Top stories this week are likely to include: the Mexican presidential election pushes forward after last night’s debate; Chávez to file presidential candidacy today; Fernández de Kirchner to visit UN on Thursday; new UNASUR Secretary-General takes over; Brazil responds to lowered GDP projections; and B-20 business summit in Los Cabos.
Mexican Presidential Election: After last night’s second and final debate between the top four contenders for the Mexican presidency, the final weeks of the campaign are likely to see continued discussion over the candidates’ positions on how to fight nacrotrafficking and insecurity. Each candidate sought to spell out how their approach would differ from President Felipe Calderón’s heavy reliance on the military. According to the New York Times, the candidates, “while vowing to continue to fight drug trafficking, say they intend to eventually withdraw the Mexican Army from the fight,” pledge “to devote more attention to programs that address the social inequality that leads young people to join criminal groups.” In polling, PRI candidate Enrique Peña Nieto continues to hold a steady lead while PRD challenger Andrés Manuel López Obrador (AMLO) has moved into second. On AMLO, AQ Editor-in-Chief Christopher Sabatini notes that “despite his recent rise in polls, credible surveys still put him a very distant second and well outside the margin of error.”
Chávez to File Today: Venezuelan President Hugo Chávez will register his presidential candidacy in person today for re-election to a third term in the October 7 contest. Henrique Capriles Radonski, opposition challenger, filed his candidacy yesterday after a 6.2-mile (10 kilometer) march through Caracas flocked with tens of thousands of supporters. Chávez’ debilitating health after nearly a year of cancer treatment raises a constant red-flag. Notes Sabatini, “Capriles Radonski’s march through the city was intended to be a demonstration of strength, a counterpoint to Chávez’ absence and the mystery of his health. But will it work? Many of the old wedge issues remain, irrespective of perceptions of Chávez’ health: What will happen in a post-Chávez scenario both in terms of political turmoil and the still-popular misiones?”

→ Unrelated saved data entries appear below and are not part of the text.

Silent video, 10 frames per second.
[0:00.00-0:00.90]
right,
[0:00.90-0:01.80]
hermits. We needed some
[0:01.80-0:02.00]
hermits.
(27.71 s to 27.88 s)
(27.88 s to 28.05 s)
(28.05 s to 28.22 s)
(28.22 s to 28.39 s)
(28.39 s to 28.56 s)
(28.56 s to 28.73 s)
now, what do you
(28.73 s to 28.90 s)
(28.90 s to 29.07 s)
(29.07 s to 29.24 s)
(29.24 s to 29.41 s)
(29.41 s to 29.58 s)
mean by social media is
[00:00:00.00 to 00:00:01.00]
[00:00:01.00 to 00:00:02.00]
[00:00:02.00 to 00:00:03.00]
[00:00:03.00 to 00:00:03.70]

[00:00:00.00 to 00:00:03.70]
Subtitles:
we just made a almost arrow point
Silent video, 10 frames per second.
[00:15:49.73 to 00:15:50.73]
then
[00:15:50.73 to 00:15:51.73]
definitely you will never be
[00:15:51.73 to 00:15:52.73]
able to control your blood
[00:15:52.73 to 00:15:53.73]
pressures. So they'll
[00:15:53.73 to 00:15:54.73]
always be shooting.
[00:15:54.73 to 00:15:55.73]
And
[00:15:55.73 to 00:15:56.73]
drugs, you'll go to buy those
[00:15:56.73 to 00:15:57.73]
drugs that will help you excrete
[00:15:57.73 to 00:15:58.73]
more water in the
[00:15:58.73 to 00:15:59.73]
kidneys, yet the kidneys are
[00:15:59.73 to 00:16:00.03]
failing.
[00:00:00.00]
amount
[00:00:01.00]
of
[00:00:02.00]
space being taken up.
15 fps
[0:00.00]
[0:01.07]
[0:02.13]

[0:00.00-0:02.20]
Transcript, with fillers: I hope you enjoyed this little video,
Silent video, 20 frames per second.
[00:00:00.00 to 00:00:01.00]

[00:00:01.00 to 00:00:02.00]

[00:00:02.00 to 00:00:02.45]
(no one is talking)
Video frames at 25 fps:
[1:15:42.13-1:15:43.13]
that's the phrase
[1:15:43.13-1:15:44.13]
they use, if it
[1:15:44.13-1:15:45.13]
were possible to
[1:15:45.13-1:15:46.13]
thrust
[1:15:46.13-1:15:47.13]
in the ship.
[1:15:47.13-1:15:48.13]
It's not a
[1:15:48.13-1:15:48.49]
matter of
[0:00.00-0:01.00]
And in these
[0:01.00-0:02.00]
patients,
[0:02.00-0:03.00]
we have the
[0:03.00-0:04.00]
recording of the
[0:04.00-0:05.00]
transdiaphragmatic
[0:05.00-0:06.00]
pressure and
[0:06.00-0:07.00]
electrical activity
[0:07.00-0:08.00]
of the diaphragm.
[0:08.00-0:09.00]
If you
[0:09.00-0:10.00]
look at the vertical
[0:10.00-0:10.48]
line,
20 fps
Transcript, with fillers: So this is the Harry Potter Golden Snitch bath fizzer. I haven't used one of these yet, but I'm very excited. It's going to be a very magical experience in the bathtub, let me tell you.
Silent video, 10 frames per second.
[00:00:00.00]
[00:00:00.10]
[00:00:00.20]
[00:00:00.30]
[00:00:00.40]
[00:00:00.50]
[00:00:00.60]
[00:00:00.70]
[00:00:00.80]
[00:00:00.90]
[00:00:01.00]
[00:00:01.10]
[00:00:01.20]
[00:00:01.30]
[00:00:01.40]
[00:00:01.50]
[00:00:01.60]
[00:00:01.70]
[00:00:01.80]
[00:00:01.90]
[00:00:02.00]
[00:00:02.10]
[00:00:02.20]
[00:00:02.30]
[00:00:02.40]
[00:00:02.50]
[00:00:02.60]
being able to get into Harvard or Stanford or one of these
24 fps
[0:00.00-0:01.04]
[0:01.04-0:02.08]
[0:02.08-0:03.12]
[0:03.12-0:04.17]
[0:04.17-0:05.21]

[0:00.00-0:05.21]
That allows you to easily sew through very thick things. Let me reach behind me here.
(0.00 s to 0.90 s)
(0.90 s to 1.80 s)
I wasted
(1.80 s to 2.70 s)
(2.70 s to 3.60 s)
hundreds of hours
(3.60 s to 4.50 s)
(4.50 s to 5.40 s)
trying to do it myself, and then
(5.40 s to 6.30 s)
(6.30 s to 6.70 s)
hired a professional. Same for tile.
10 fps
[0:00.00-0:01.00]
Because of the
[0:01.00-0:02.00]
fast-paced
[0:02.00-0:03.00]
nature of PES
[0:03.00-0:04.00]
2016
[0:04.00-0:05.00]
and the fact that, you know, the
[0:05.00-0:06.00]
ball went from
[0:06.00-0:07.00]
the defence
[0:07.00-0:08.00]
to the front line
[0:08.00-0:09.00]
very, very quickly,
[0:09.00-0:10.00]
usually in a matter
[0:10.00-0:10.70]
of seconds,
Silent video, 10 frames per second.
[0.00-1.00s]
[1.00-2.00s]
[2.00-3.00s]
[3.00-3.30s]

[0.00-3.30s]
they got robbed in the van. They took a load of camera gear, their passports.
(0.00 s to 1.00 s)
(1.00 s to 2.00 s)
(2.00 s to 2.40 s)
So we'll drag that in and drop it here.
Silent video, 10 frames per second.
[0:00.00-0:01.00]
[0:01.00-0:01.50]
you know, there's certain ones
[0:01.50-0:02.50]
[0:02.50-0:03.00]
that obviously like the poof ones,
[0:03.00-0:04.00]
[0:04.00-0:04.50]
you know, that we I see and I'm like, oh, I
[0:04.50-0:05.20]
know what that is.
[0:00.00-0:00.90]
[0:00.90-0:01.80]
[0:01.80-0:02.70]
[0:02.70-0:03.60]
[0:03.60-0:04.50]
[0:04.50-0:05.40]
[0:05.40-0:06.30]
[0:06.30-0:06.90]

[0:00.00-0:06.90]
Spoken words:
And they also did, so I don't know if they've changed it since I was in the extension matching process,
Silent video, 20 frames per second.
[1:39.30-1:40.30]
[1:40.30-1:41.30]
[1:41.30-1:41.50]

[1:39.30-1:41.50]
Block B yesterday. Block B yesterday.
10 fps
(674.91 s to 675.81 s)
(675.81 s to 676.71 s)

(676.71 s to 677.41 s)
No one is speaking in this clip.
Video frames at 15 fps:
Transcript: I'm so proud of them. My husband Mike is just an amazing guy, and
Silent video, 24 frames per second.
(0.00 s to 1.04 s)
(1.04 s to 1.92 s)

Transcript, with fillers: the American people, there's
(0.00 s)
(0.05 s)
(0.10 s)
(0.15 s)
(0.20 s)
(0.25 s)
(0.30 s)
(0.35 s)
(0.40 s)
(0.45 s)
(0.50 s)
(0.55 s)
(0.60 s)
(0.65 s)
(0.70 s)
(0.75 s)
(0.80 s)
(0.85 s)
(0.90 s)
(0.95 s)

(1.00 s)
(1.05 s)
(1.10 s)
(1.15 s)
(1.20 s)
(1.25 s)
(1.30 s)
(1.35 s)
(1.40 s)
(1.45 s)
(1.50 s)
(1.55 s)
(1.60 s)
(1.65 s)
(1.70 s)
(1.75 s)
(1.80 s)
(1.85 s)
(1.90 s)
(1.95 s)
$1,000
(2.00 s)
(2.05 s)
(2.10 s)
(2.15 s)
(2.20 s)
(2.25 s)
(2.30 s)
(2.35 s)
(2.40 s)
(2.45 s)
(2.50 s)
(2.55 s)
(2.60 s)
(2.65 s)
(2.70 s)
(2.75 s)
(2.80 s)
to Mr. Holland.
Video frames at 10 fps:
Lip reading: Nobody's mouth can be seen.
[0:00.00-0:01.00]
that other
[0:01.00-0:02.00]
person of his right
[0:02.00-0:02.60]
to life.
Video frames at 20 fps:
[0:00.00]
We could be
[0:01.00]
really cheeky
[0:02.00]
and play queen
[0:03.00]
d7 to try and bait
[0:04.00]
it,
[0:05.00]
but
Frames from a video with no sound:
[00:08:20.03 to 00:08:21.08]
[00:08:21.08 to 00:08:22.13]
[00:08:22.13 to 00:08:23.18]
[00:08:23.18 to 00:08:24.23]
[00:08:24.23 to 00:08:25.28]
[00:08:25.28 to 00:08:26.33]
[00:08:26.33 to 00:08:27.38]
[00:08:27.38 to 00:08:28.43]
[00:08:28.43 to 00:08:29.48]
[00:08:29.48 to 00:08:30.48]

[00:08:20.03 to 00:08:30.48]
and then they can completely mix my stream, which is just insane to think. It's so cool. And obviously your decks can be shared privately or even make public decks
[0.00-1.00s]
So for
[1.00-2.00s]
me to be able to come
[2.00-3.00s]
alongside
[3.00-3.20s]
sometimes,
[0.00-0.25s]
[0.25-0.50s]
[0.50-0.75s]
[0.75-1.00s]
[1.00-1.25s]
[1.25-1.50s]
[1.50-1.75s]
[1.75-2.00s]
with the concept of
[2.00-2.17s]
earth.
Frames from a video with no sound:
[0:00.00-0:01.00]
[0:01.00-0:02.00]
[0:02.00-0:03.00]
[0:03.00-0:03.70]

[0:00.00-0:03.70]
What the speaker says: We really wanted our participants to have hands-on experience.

Brazil Reacts to Lower GDP Projections: Economic forecasters have lowered Brazil’s projected 2012 GDP growth from 2.72 percent to 2.53 percent, according to Reuters. The revised figures are due to problems in the manufacturing sector and the European debt crisis, according to a poll from Brazil’s central bank. “While Europe and a slowing in Chinese demand are adversely affecting Brazilian manufacturing, the long-term challenge is to reduce the ‘Brazil cost’ of excessive bureaucracy, inadequate infrastructure and other manufacturing hurdles that companies face,” according to AQ Senior Editor Jason Marczak.
CFK at the UN on Thursday: Argentine President Cristina Fernández de Kirchner (CFK) will attend the UN Special Committee on Decolonization meeting, known as the Committee of 24, this Thursday. According to Argentine Cabinet Chief Juan Manuel Abal Medina, CFK “expects a strong definition in terms of advancing in the path of dialogue and reaching an agreement to recover our Malvinas Islands.”
New UNASUR Secretary-General: Today, the Union of South American Nations (UNASUR) secretariat shifts from Colombia to Venezuela. All chancellors of UNASUR countries are currently in Bogotá for a ministerial-level meeting at the Casa de Nariño, where María Emma Mejía, former Colombian foreign minister and current UNASUR secretary-general, will hand over the secretariat to Venezuelan businessman Alí Rodríguez Araque, who was formerly the Organization of Petroleum Exporting Countries (OPEC) secretary-general and president of Petróleos de Venezuela S.A. (PDVSA), Venezuela’s state-owned oil company.
B-20 Summit to Precede G-20: The B-20 business summit will convene on Sunday and Monday in Los Cabos, Mexico, as an antecedent to the G-20 next week. The B-20’s objective, according to its website, is to promote dialogue between governmental and business leaders, enrich the discussions of the G-20 and facilitate the G-20’s objectives such as economic growth and social development. A sample of working groups in this year’s B-20 will include food security, green growth, employment, anti-corruption, and trade and investment.